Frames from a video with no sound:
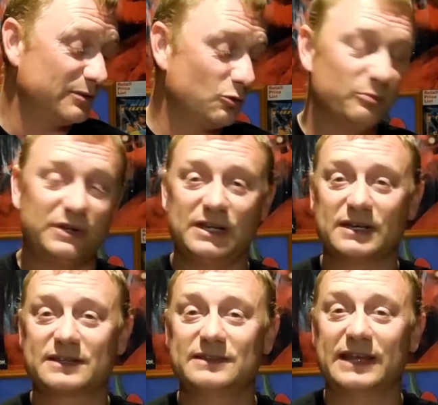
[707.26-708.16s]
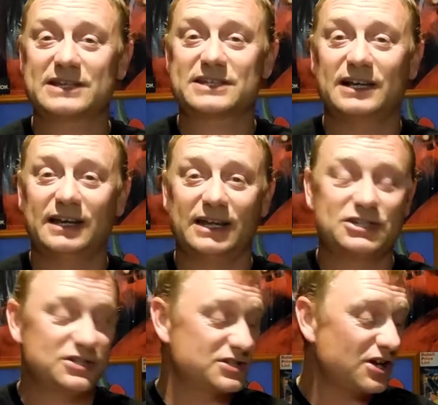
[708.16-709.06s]
what my next
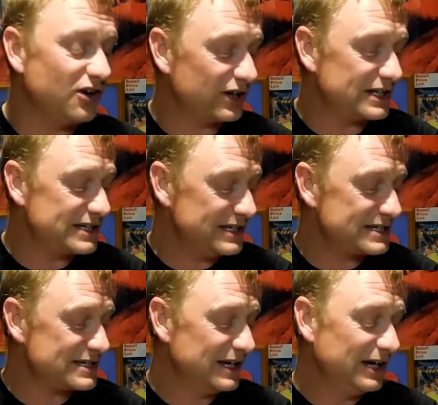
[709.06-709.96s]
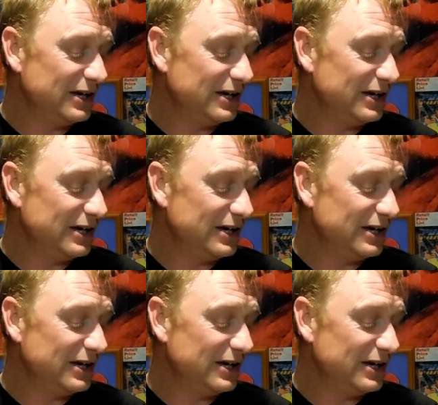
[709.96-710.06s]
collection target is.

+++

Line by line, write out the entries exactly, and leave the pictures out.

EXERCISE ANSWER:
Frames from a video with no sound:
[707.26-708.16s]
[708.16-709.06s]
what my next
[709.06-709.96s]
[709.96-710.06s]
collection target is.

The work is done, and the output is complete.